The most recent evolution of the METEOR project involves many different teams. As of 2007, there are eight different teams focusing on different aspects of the project. A team has started looking into RIT’s first satellite, the RITSAT 1 team (07104). Two teams have been assigned to the launch platform, one to place sensors on the platform, the instrumentation platform team (07103), and one to return those sensors to Earth so they may be used again, the gliding instrument platform team (07108). A pair of industrial engineers has been given the task of writing a mission control procedure (07107). Three teams, comprised of both mechanical and electrical engineers, have been assigned the task of designing and testing the rocket: the steel rocket team (07105), the guidance team (07106) and the flying rocket team (07109). These teams are all the offspring of the original rocket design team, but instead of one team taking on the responsibility for the entire rocket design, the workload has been split into different sections. The steel rocket team is responsible for optimization of nozzle geometry, fuel grain, and the oxidizer flow rate. In addition, they are responsible for the ignition system. The guidance team is focusing their efforts on the design, manufacture, and testing of an inertial navigation system and thrust vector control. The flying rocket team involves the design, manufacturing, and ground testing of the rocket body and components. In addition, the test stand team (07110) iscommitted to designing and building a test stand system that holds the rocket, including physical configuration, structural design, and data acquisition.

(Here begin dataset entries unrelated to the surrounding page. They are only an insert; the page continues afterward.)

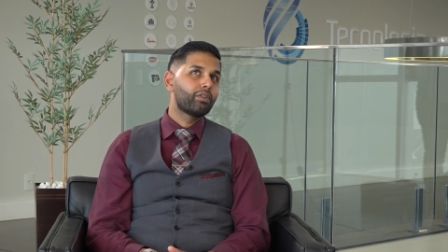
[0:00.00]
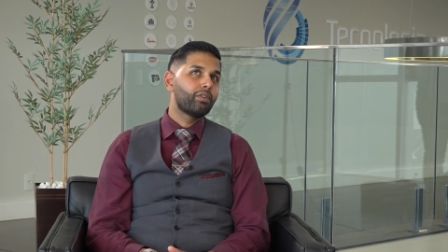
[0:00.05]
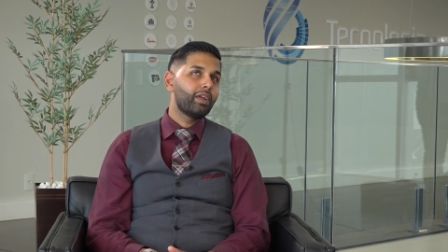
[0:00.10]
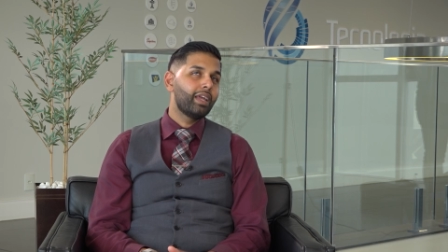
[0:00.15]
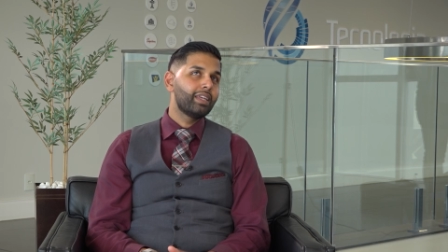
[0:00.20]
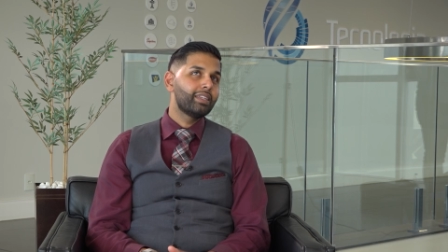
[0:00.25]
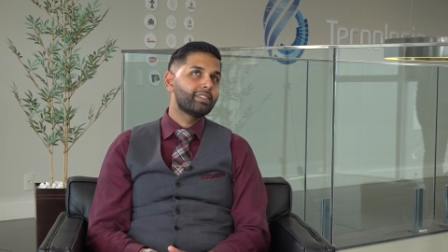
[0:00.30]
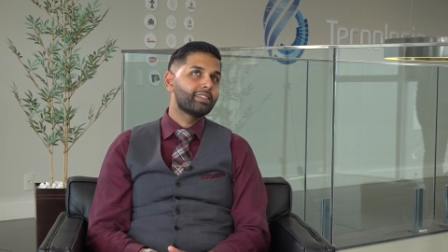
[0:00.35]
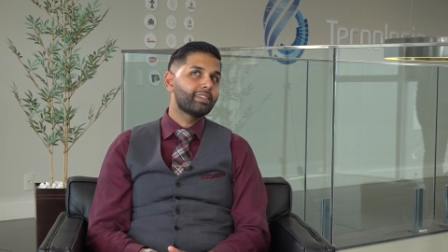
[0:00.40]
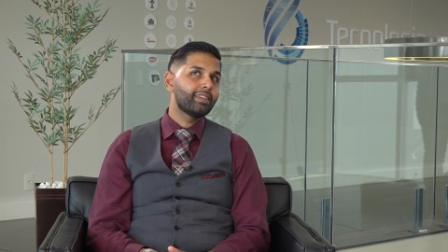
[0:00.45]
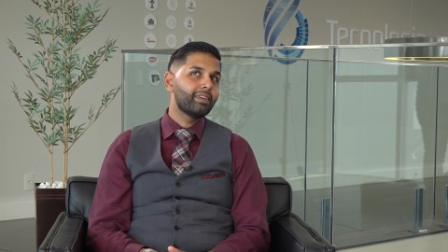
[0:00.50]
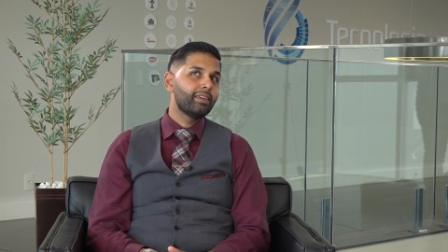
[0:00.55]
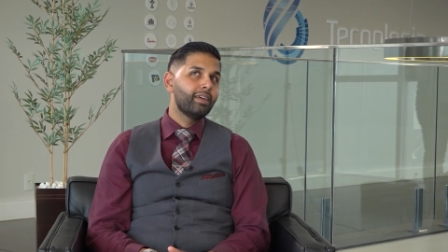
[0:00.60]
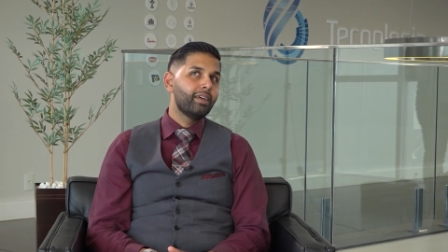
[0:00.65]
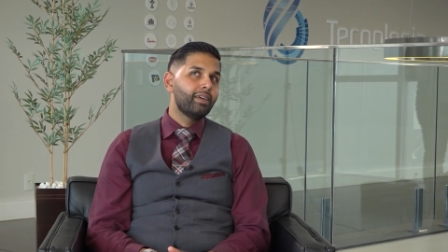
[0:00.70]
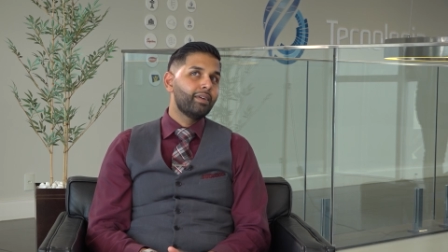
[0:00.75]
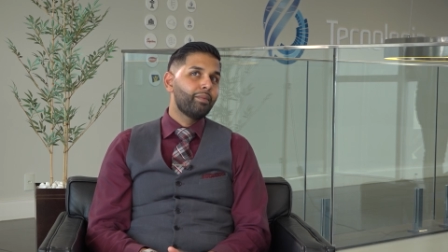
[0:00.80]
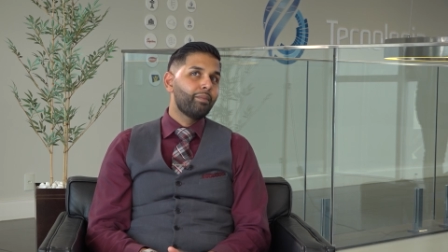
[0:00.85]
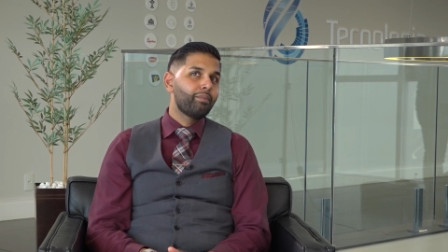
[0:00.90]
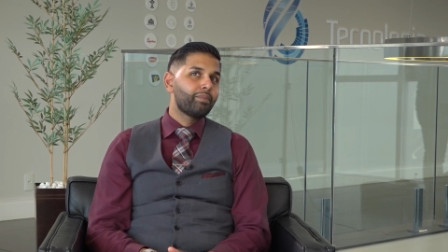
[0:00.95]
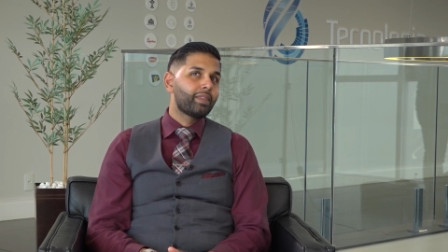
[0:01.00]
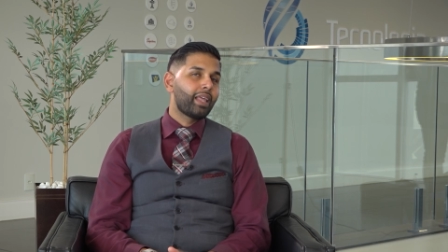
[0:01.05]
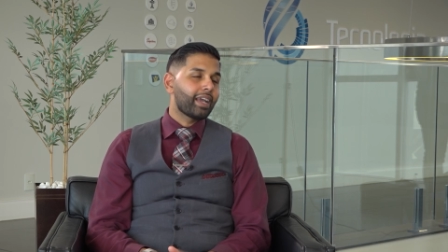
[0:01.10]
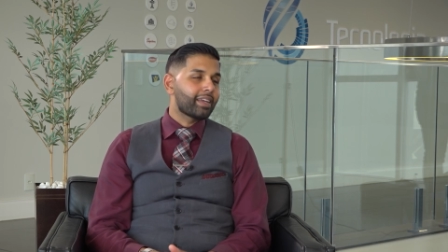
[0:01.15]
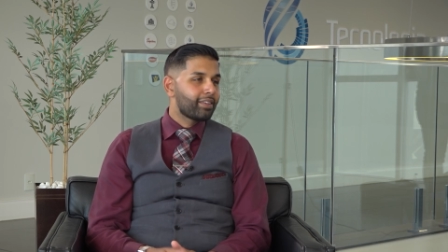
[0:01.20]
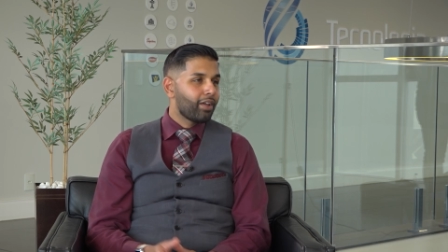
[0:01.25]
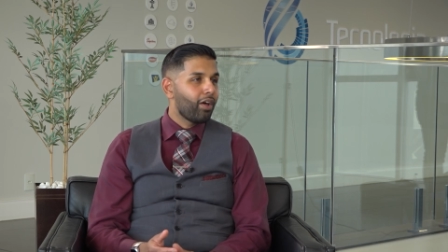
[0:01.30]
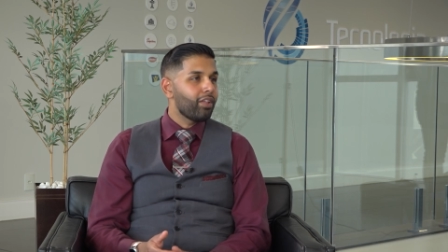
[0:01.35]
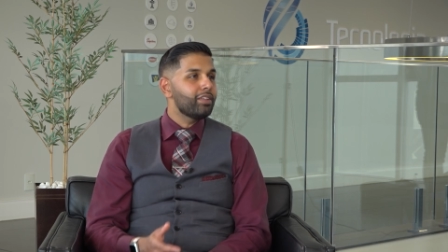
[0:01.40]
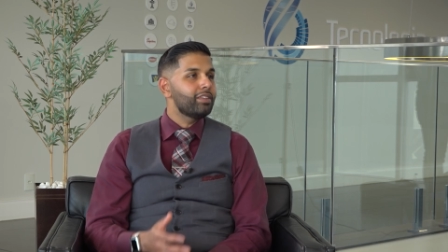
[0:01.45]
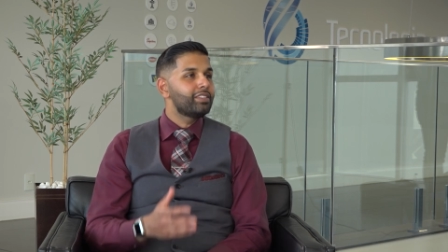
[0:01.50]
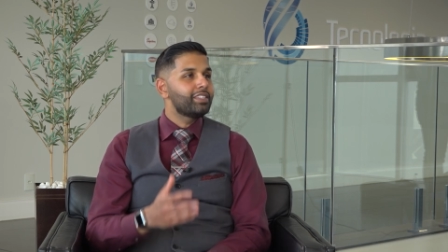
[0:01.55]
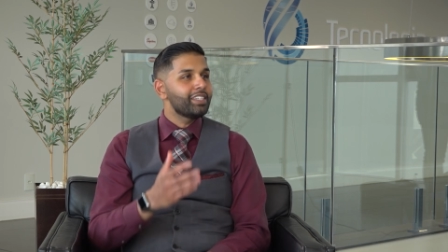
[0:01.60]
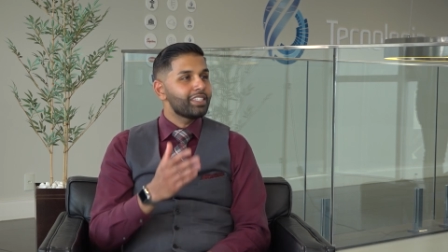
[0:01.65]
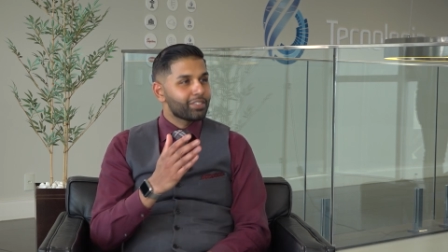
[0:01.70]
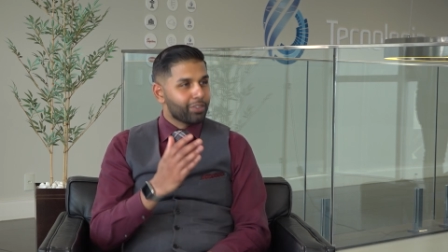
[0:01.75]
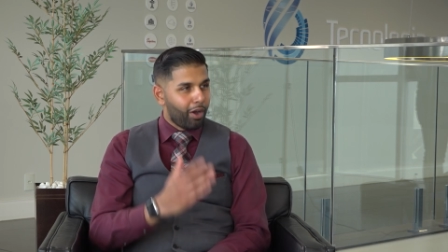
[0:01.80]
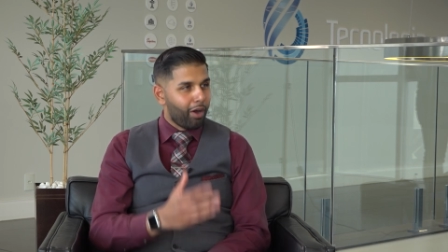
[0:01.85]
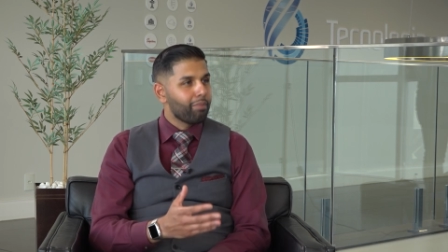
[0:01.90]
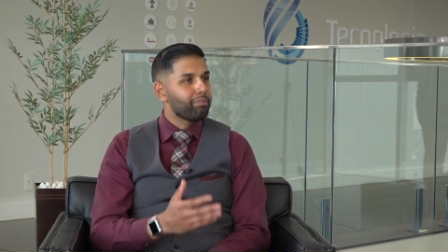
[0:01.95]
is technology
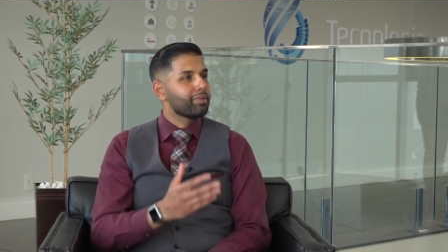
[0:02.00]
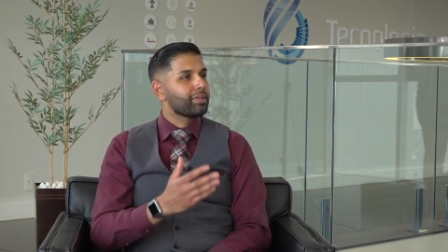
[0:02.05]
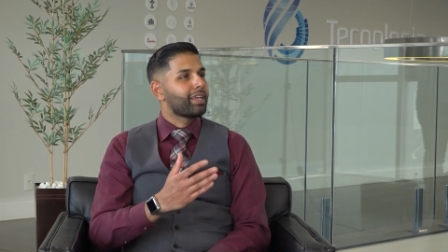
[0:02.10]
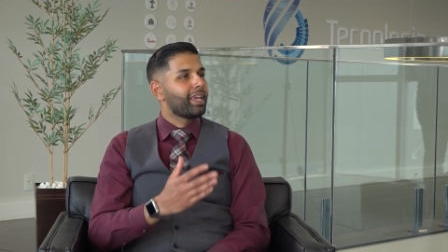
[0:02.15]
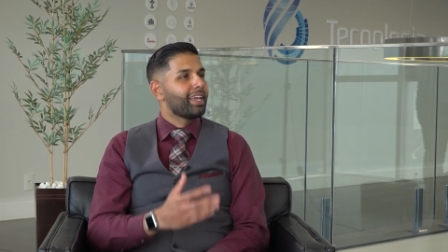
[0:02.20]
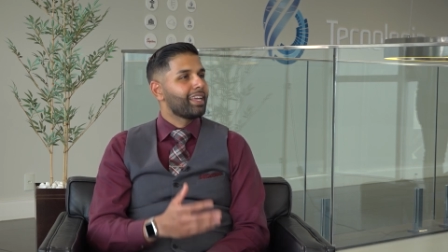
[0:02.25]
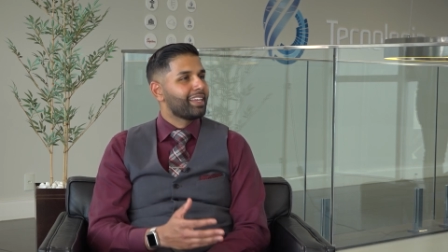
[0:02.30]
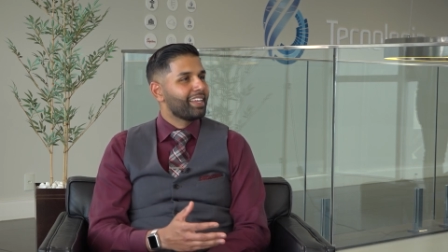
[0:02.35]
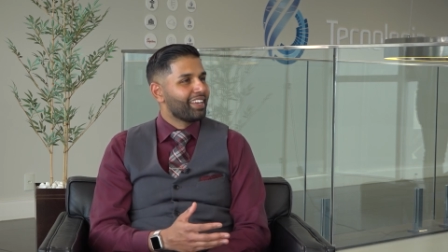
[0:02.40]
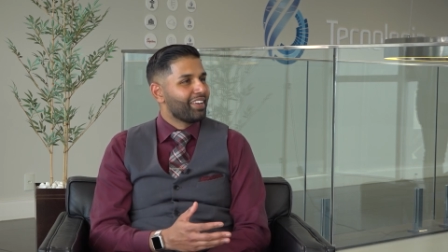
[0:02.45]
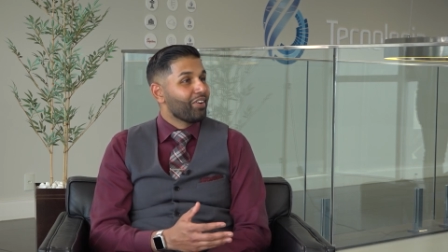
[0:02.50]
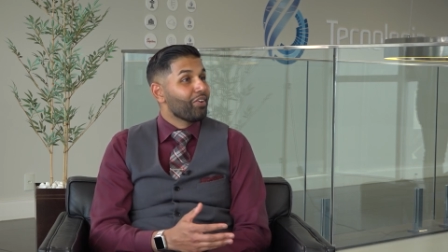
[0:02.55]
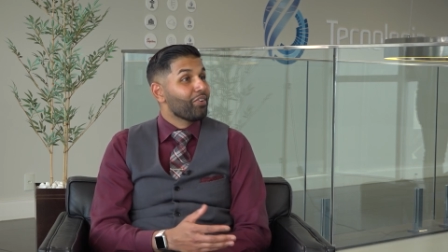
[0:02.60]
is complicated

All of these teams have to work together to produce the final result, a single stage rocket that is ready for launch in the summer of 2007.

**I was also thinking of just discussing steel rocket, guidance, flying rocket, and the test stand. Mentioning all the teams may be overkill.** ljc 2/3/07

Needs Assessment

The scope of this project involves designing and manufacturing a fully functioning hybrid rocket stage. The body of the rocket must be structurally sound and capable of withstanding the forces and pressures associated with the rocket launch. The rocket weight must be kept to a minimum. The weight is the most significant factor that our team is to consider, and as such, alternative materials, such as composites and lightweight aerospace grade metals, need to be fully researched and used. Also, our team is working cooperatively with the guidance and steel rocket teams, so our design must incorporate the guidance team’s equipment and the steel rocket team’s engine components. Once the design phase is complete, two versions of the rocket stage must be fully manufactured, so ease of manufacture is another critical aspect of the project. One rocket may be manufactured of comparable but cheaper and heavier metal to ease proof of performance testing and the connection to the vertical test stand. The second rocket will, of course, be made to the design specifications to be launched. Cost is another important factor, and since most elements of the rocket will have to be custom made, the budget is an important component to consider.

Design Objectives

• Maintain structural integrity
• Structure to propellant ratio of 1:10
• Safe containment of combustion process and fuels
• Accurate theoretical model
• Accommodation of other systems
• Manufacturing feasibility
• Stay within the $10,000 budget

Concept Development

Coinciding with our needs assessment, individual team members came up with preliminary concepts for overall system level designs for the rocket. Those concepts were combined into five final concepts that would continue on to be evaluated against each other and assumed standards to find the best design to pursue. The five designs were as follows: the Classic, Chalice, Embedded fuel grain, Annular oxidizer tank, and External Oxidizer tanks.